La Margeride, forêt de légende
Pas grand chose à dire de cette journée, pour moi qui suis déjà chaud d'une quinzaine de jours de marche, je n'éprouve plus les démarrages difficiles depuis longtemps et la région est beaucoup moins accidentée que celles que j'ai traversées avant d'arrivée au Puy en Velay.
Je ne dirais pas que c'était une promenade de santé mais la traversée de la Margeride m'a laissé un souvenir de sentiers forestiers assez calmes et tranquilles. Il y avait en arrière plan, en arrière pensée, les légendes de la Bête du Gévaudan qui a été tant racontée et qui colle parfaitement avec ces paysages.
Au passage nous croisons la Tour des Anglais àLa Clause
Villeret d'Apchier
Qui nous laisse voir un beau travail en pierre locale ainsi que la Source Saint Pierre qui est bien cachée en bas du village. Bien peu de pèlerins viennent s'y désaltérer tant elle est discrète.
C'est à partir de ce village que se trouve la petite entorse au Chemin de Saint jacques ... En effet, lorsqu'on regarde la carte, on comprend aisément et en toute logique que l'on pouvait couper par Chanaleilles et filer tout droit sur la Fontaine Saint Roch et la Chapelle du même nom ; ce que faisaient les pèlerins d'antan et encore il n'y a pas si longtemps, avant que la Fédération Française de Randonnée Pédestre ne mette la main sur ce chemin de pèlerinage pour en faire son domaine réservé. Le Conseil Général en a décidé autrement et la mise en valeur (touristique) du Domaine du Sauvage était prioritaire à la vérité historique.
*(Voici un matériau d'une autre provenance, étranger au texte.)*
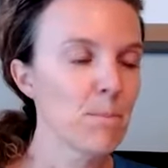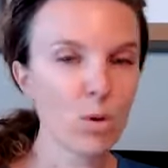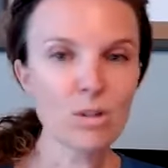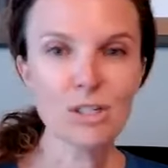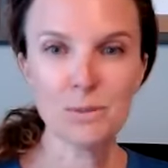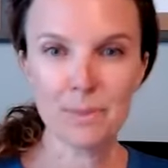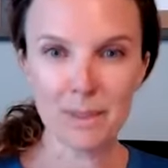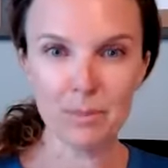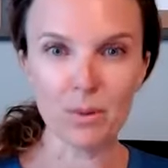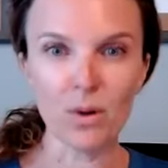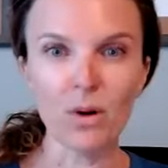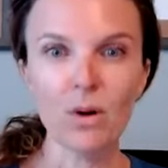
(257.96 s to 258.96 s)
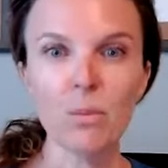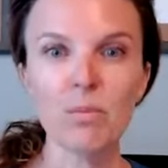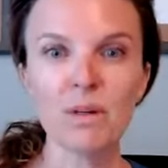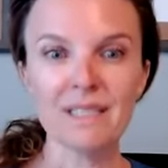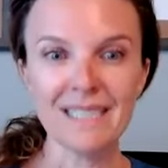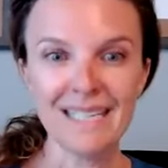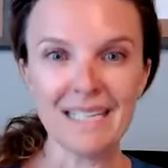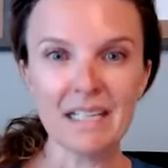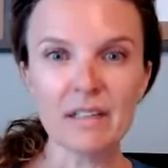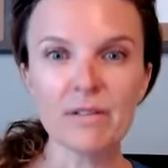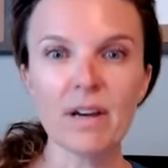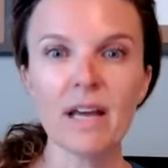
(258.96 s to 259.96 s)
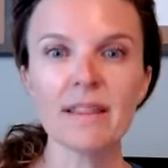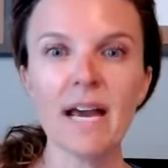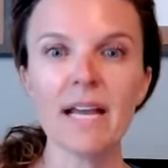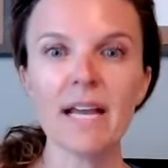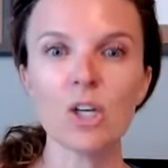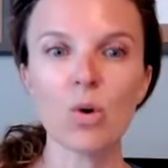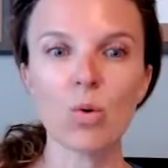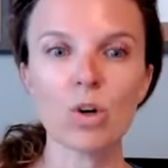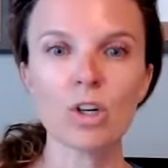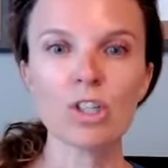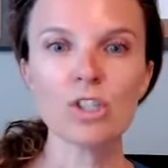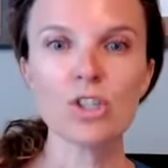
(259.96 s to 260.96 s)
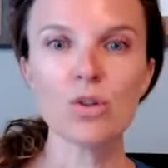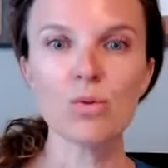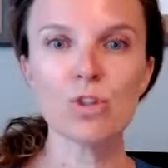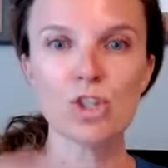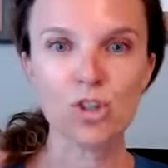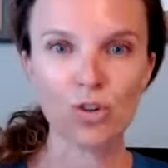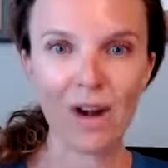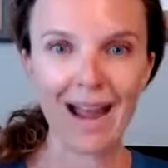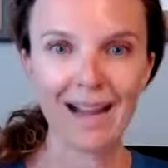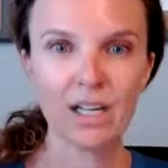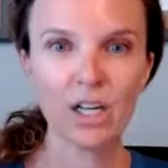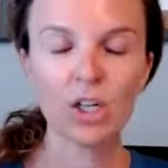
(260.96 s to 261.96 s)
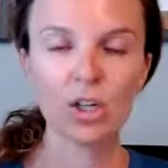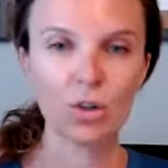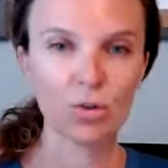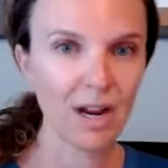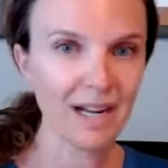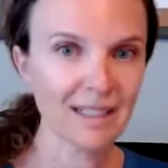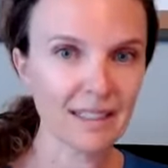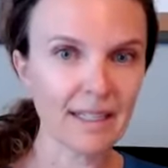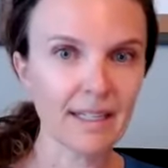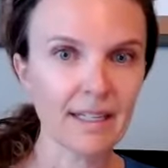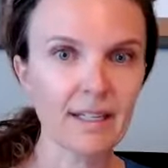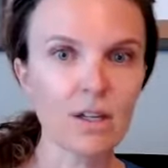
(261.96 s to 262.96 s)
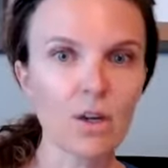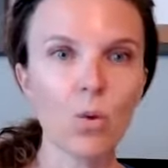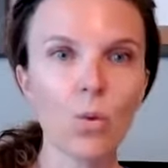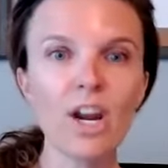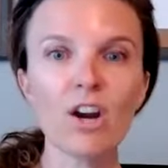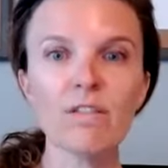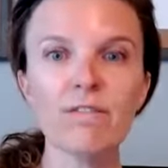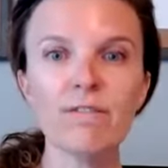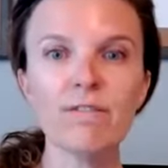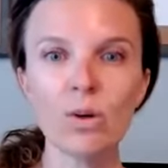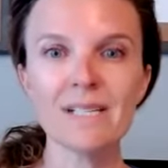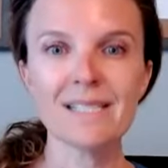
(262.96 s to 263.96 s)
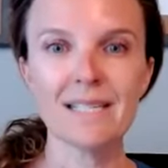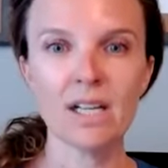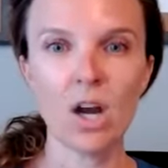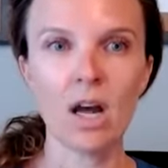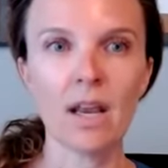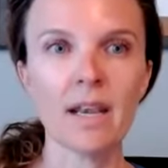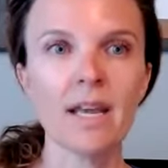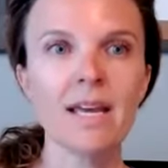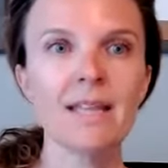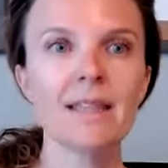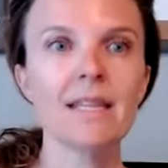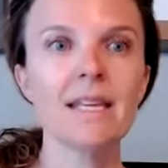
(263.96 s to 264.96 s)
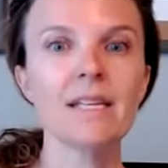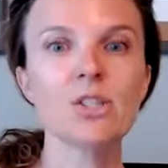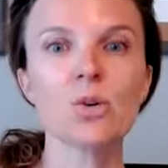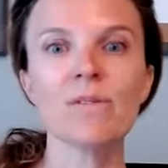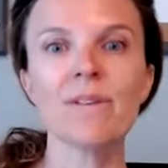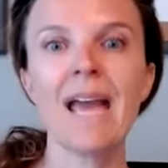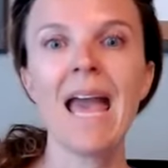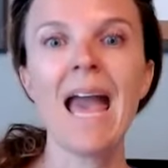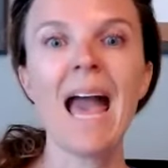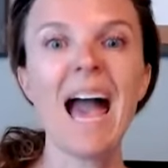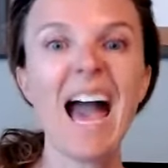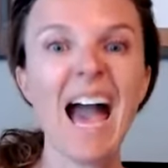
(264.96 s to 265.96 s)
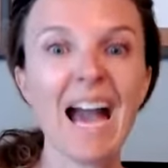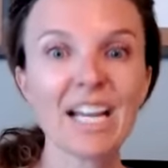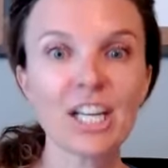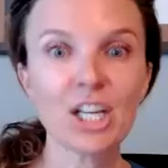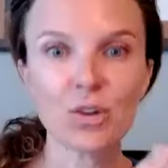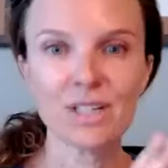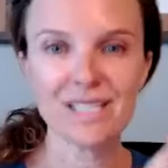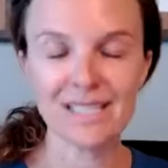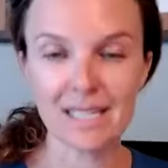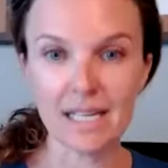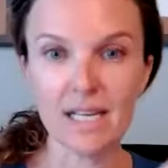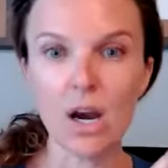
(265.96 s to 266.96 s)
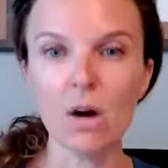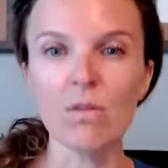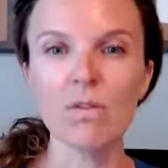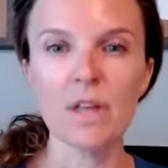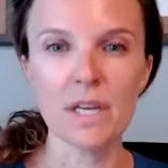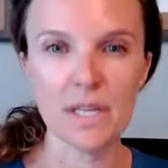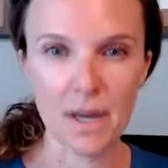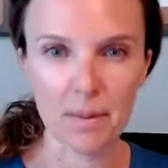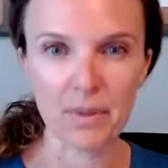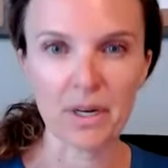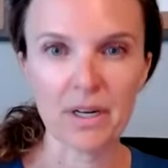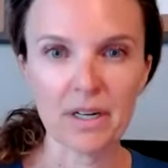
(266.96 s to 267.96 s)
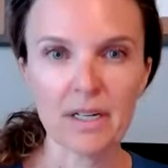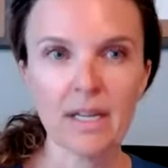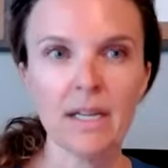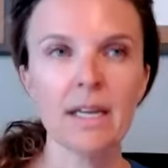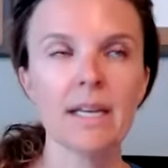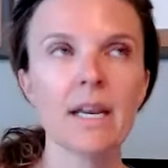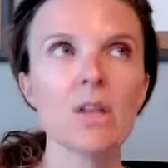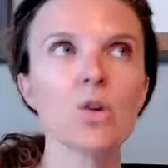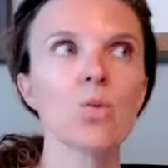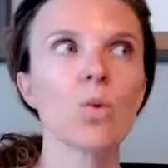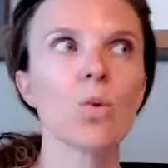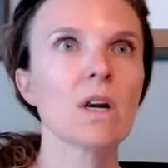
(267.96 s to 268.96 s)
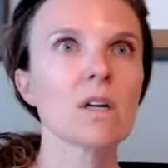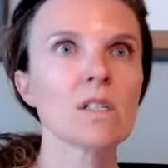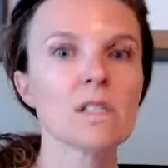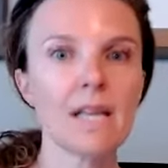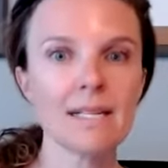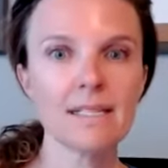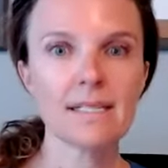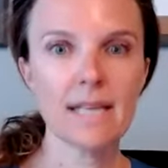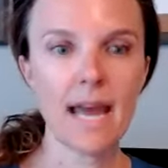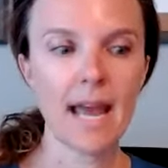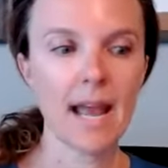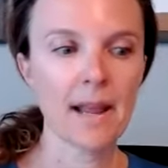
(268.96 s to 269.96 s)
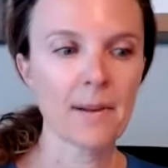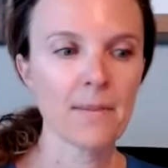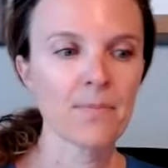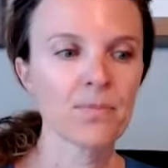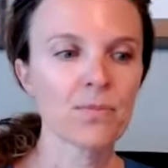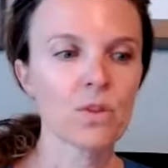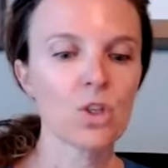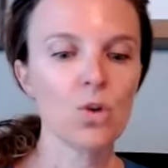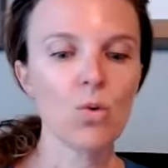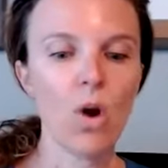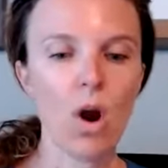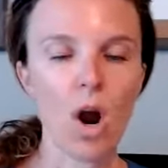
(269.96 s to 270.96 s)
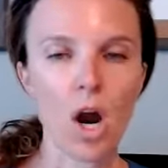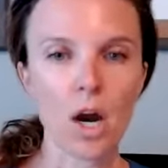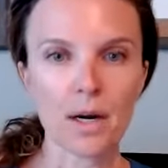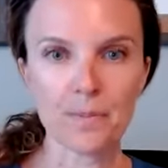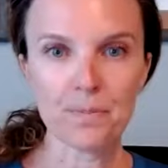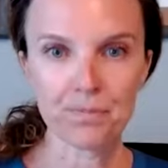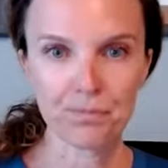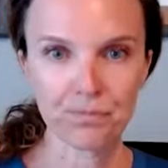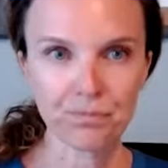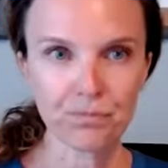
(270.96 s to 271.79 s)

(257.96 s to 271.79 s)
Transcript: Most people believe that in order to track correctly, we are focusing on the sort of accuracy of the number. In other words, let's say you are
Certes ce domaine est remarquable avec sa ferme templière et son buron typique. J'ai cédé aux injonctions de passage en ces lieux mais outre un accueil calamiteux (nous n'étions pas des touristes intéressants) j'ai eu l'impression d'être regardé comme une bête curieuse par les personnes qui étaient venues en voitures. Des pèlerins pour faire joli dans le décor et donner le prétexte à la dénomination "étape du chemin". Les gens qui passaient une nuit dans cet endroit pouvaient presque se croire pèlerin d'un jour. Bref j'ai bien cru un moment que l'on allait me jeter des cacahuètes derrière les barrières qui délimitaient le passage de chemin.
Cette obstination ne lui portera pas chance puisqu'il abandonnera quelques étapes plus loin à la limite de l'hospitalisation. Par le plus grand des hasards lors de mon deuxième chemin (que je vous raconterai plus tard) je l'ai revu en arrivant sur Santiago avec mon amie Denise (ça, c'est aussi une autre histoire) Je crois bien qu'il avait le même bâton et aussi la même rage d'arriver malgré le boitement qui me l'avait fait reconnaître. le même boitement que sur cette image. Il avait retenté sa chance et je pense que cette fois ci, en 2010, il a réussi à finir son chemin de souffrance.